Brosnan was speaking at a joint hearing of the Subcommittee on Early Childhood, Elementary, and Secondary Education and the Subcommittee on Higher Education and Workforce Investment titled Educating our Educators: How Federal Policy Can Better Support Teachers and School Leaders.
“We’re plagued by perpetual underfunding and that means we face many obstacles. Recruiting teachers and retaining them is one of them,” Brosnan said.
He told members of Congress that there are a variety of barriers keeping young people from entering the teaching profession, and the cost of the multiple degrees teachers must earn to maintain their certification is high on the list. Saying it is vital to protect federal programs like Public Service Loan Forgiveness and Teacher Loan Forgiveness, Brosnan said such programs were incentives to him as a early career educator to stay in the profession.
Despite promises made to teachers, only one percent of applicants who have followed the criteria and applied for Public Service Loan Forgiveness have had their applications approved.
“I have received inquiries from three of my colleagues whose loan [discharge] applications were denied,” Brosnan said.
Congressman Joe Courtney says he has received numerous calls from teachers about problems with federal loan programs, including one from a Coventry teacher who only had her loan successfully discharged after nearly a dozen tries.
“Streamlining and making the Public Service Loan Forgiveness program actually functional should be one of the focuses of HEA [Higher Education Act] reauthorization,” Courtney says.
Brosnan wishes more of his students, who are overwhelmingly students of color, would consider a career in education.
How do we stop the educator shortage?
17-year teacher Michael Brosnan testified before the @EdLaborCmte today about attracting and retaining great educators through expanded professional development, mentorship, and better, competitive pay.#RedForEd @ceanews pic.twitter.com/zTlHUnSv3A
— NEA Education Votes (@edvotes) July 17, 2019
“I have had students who would have been wonderful teachers and hopefully will one day become teachers, but what they’ve experienced in their own schools has not sold them on the profession,” Brosnan says. “The revolving door of school administrators, violence, under funding, poor salaries, visible lack of support, crumbling facilities—it isn’t necessarily surprising that, despite my enthusiasm, students see the tremendous demands on educators and the difficult working conditions and would rather seek a different career.”
Congresswoman Jahana Hayes spent her last four years in the Waterbury schools working to attract more teachers of color to the profession. Many teachers of color, like Hayes, are the first in their families to become teachers. “As we have to attract these first generation teachers we need to change the conversation,” Hayes says.
It’s not just about enrolling more students of color in teacher preparation programs. Even after teachers start their first teaching jobs Hayes says it’s important to look at, “How do we continue to support people after we get them into these communities?”
Brosnan says increased support and mentoring are vital to keeping new teachers in the profession.

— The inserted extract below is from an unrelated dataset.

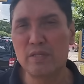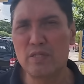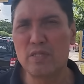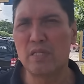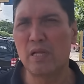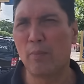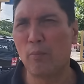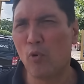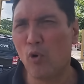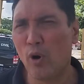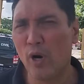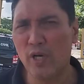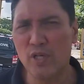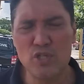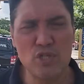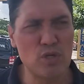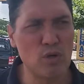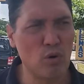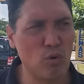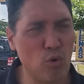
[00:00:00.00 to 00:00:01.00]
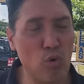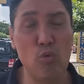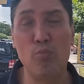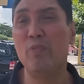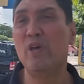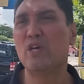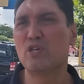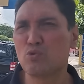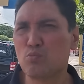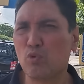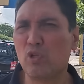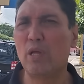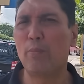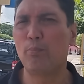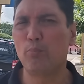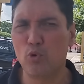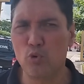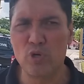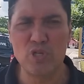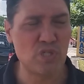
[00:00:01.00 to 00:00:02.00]
antes da morte ou mesmo
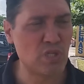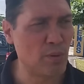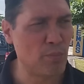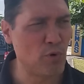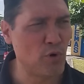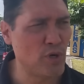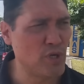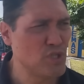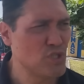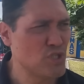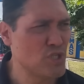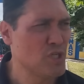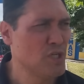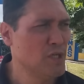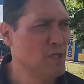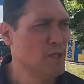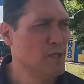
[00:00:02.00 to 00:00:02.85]
depois da morte.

“Mentoring is worth it—especially paired with the evidence that mentorship reduces the attrition rate of high-quality teachers, which tends to be disproportionately higher in hard to staff urban districts,” Brosnan said. “Bridgeport, like many urban districts, benefits from Title II-A funding that supports the development and retention of highly qualified teachers and principals. This investment in our instructional faculty not only addresses the staffing needs of districts, but has a clear impact on student achievement. I would urge you to fully fund Title II-A –for the benefit of dedicated educators and for the benefit of our nation’s children.”